--- Given records ---

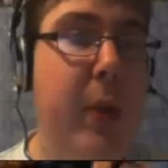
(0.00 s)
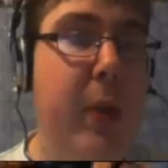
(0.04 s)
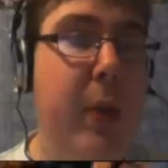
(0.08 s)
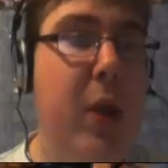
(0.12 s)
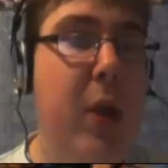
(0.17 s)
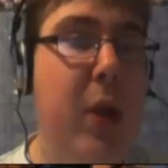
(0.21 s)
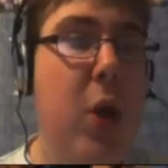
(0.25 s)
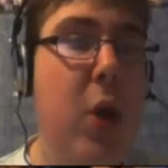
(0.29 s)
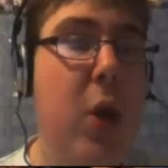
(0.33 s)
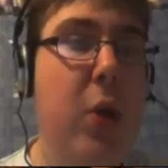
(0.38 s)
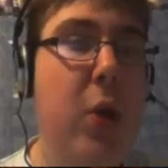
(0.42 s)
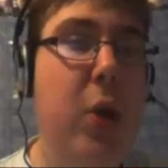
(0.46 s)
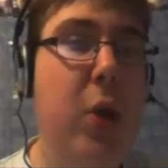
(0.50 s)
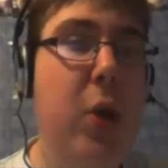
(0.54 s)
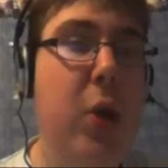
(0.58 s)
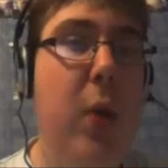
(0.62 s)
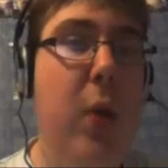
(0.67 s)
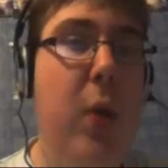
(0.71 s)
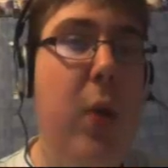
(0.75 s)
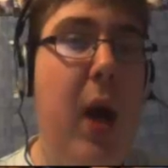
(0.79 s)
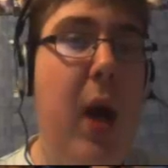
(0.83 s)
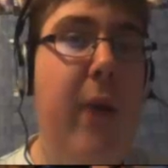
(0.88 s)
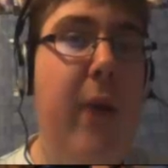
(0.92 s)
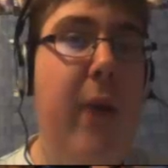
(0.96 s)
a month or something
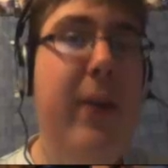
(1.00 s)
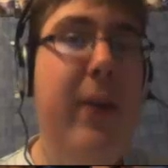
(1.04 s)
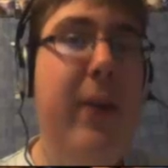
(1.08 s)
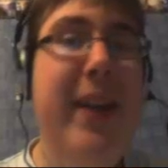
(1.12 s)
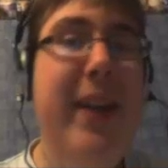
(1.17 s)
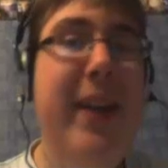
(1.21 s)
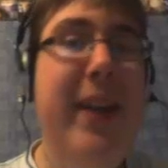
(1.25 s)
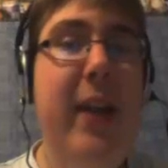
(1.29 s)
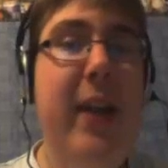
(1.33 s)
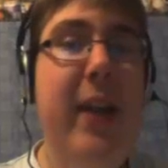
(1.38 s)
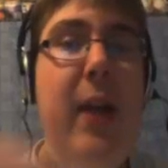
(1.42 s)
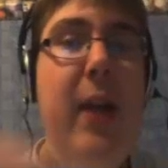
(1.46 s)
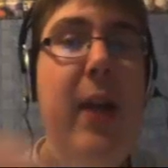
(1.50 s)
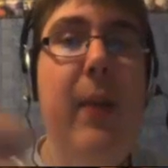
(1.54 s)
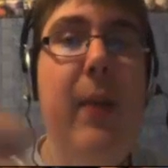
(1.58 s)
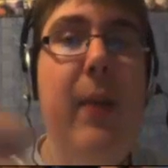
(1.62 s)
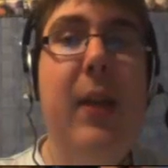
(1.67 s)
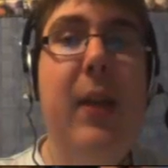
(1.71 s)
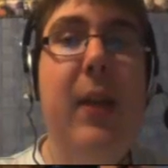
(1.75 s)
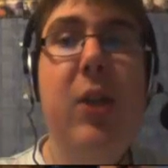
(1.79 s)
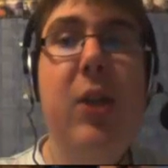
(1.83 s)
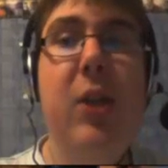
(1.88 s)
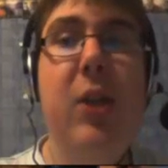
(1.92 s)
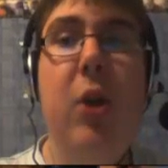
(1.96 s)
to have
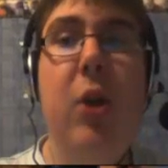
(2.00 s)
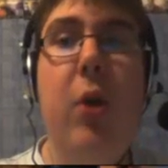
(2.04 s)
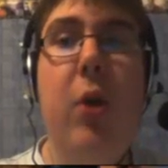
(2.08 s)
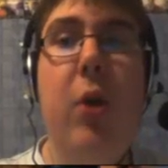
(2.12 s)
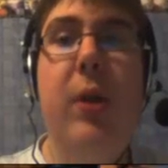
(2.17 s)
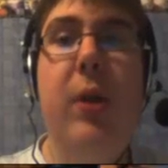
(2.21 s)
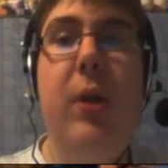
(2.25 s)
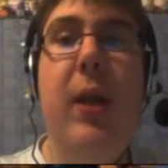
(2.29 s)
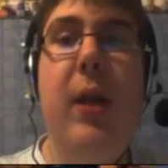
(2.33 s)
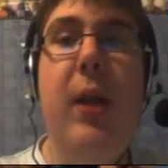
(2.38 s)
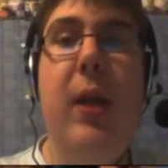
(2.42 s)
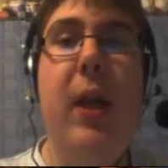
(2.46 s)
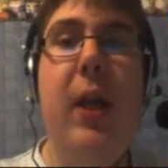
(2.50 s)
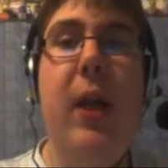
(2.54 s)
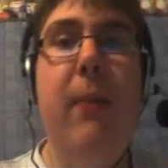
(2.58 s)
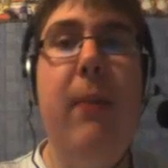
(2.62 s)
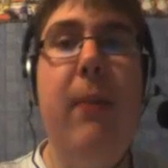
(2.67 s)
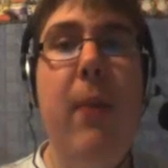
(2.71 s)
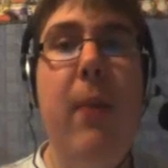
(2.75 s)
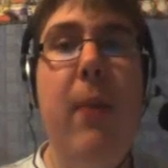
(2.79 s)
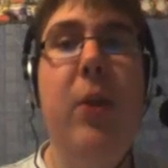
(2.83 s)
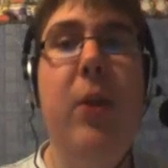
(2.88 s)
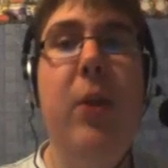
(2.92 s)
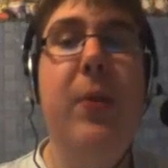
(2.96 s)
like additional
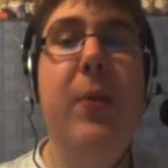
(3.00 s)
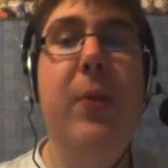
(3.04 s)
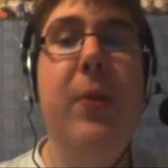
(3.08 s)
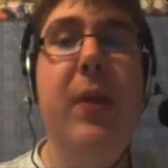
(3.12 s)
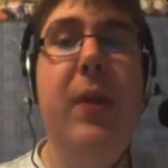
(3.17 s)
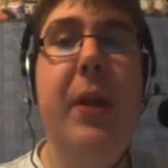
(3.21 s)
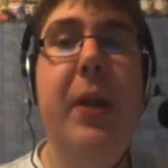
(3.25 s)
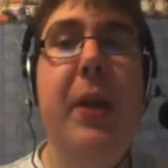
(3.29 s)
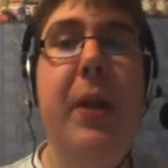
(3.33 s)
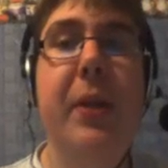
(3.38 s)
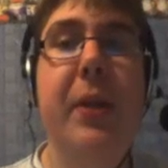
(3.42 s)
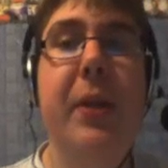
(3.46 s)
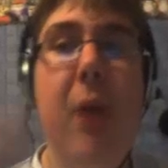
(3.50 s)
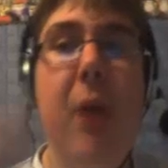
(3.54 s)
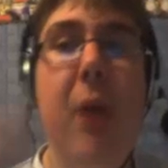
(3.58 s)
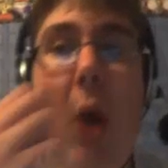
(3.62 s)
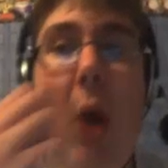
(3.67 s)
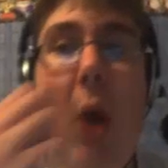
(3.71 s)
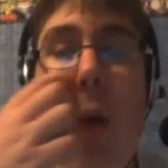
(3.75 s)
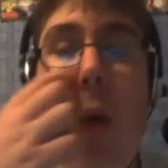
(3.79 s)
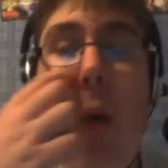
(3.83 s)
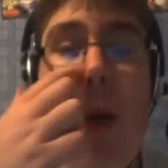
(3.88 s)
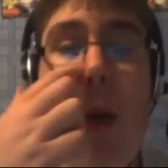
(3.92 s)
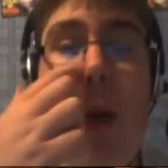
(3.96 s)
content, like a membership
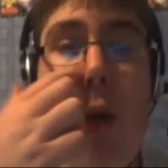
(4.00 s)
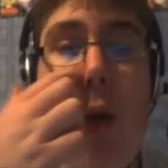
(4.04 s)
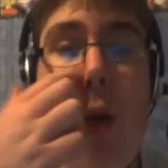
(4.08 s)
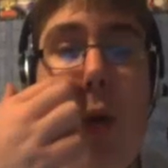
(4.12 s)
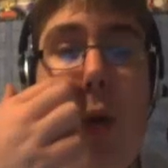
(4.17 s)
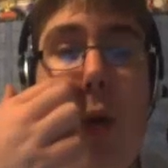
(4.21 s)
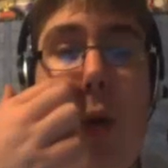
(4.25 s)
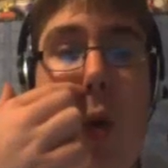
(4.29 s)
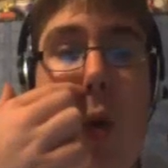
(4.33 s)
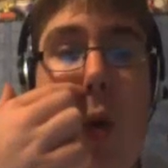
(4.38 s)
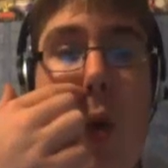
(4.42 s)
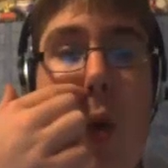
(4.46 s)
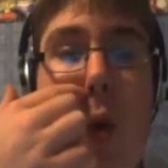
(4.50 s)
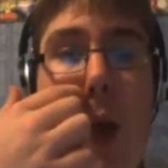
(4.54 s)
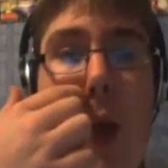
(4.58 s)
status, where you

---

• [Assigned task]
Could you copy the listing exactly, leaving out any pictures?

• [Expected output]
(0.00 s)
(0.04 s)
(0.08 s)
(0.12 s)
(0.17 s)
(0.21 s)
(0.25 s)
(0.29 s)
(0.33 s)
(0.38 s)
(0.42 s)
(0.46 s)
(0.50 s)
(0.54 s)
(0.58 s)
(0.62 s)
(0.67 s)
(0.71 s)
(0.75 s)
(0.79 s)
(0.83 s)
(0.88 s)
(0.92 s)
(0.96 s)
a month or something
(1.00 s)
(1.04 s)
(1.08 s)
(1.12 s)
(1.17 s)
(1.21 s)
(1.25 s)
(1.29 s)
(1.33 s)
(1.38 s)
(1.42 s)
(1.46 s)
(1.50 s)
(1.54 s)
(1.58 s)
(1.62 s)
(1.67 s)
(1.71 s)
(1.75 s)
(1.79 s)
(1.83 s)
(1.88 s)
(1.92 s)
(1.96 s)
to have
(2.00 s)
(2.04 s)
(2.08 s)
(2.12 s)
(2.17 s)
(2.21 s)
(2.25 s)
(2.29 s)
(2.33 s)
(2.38 s)
(2.42 s)
(2.46 s)
(2.50 s)
(2.54 s)
(2.58 s)
(2.62 s)
(2.67 s)
(2.71 s)
(2.75 s)
(2.79 s)
(2.83 s)
(2.88 s)
(2.92 s)
(2.96 s)
like additional
(3.00 s)
(3.04 s)
(3.08 s)
(3.12 s)
(3.17 s)
(3.21 s)
(3.25 s)
(3.29 s)
(3.33 s)
(3.38 s)
(3.42 s)
(3.46 s)
(3.50 s)
(3.54 s)
(3.58 s)
(3.62 s)
(3.67 s)
(3.71 s)
(3.75 s)
(3.79 s)
(3.83 s)
(3.88 s)
(3.92 s)
(3.96 s)
content, like a membership
(4.00 s)
(4.04 s)
(4.08 s)
(4.12 s)
(4.17 s)
(4.21 s)
(4.25 s)
(4.29 s)
(4.33 s)
(4.38 s)
(4.42 s)
(4.46 s)
(4.50 s)
(4.54 s)
(4.58 s)
status, where you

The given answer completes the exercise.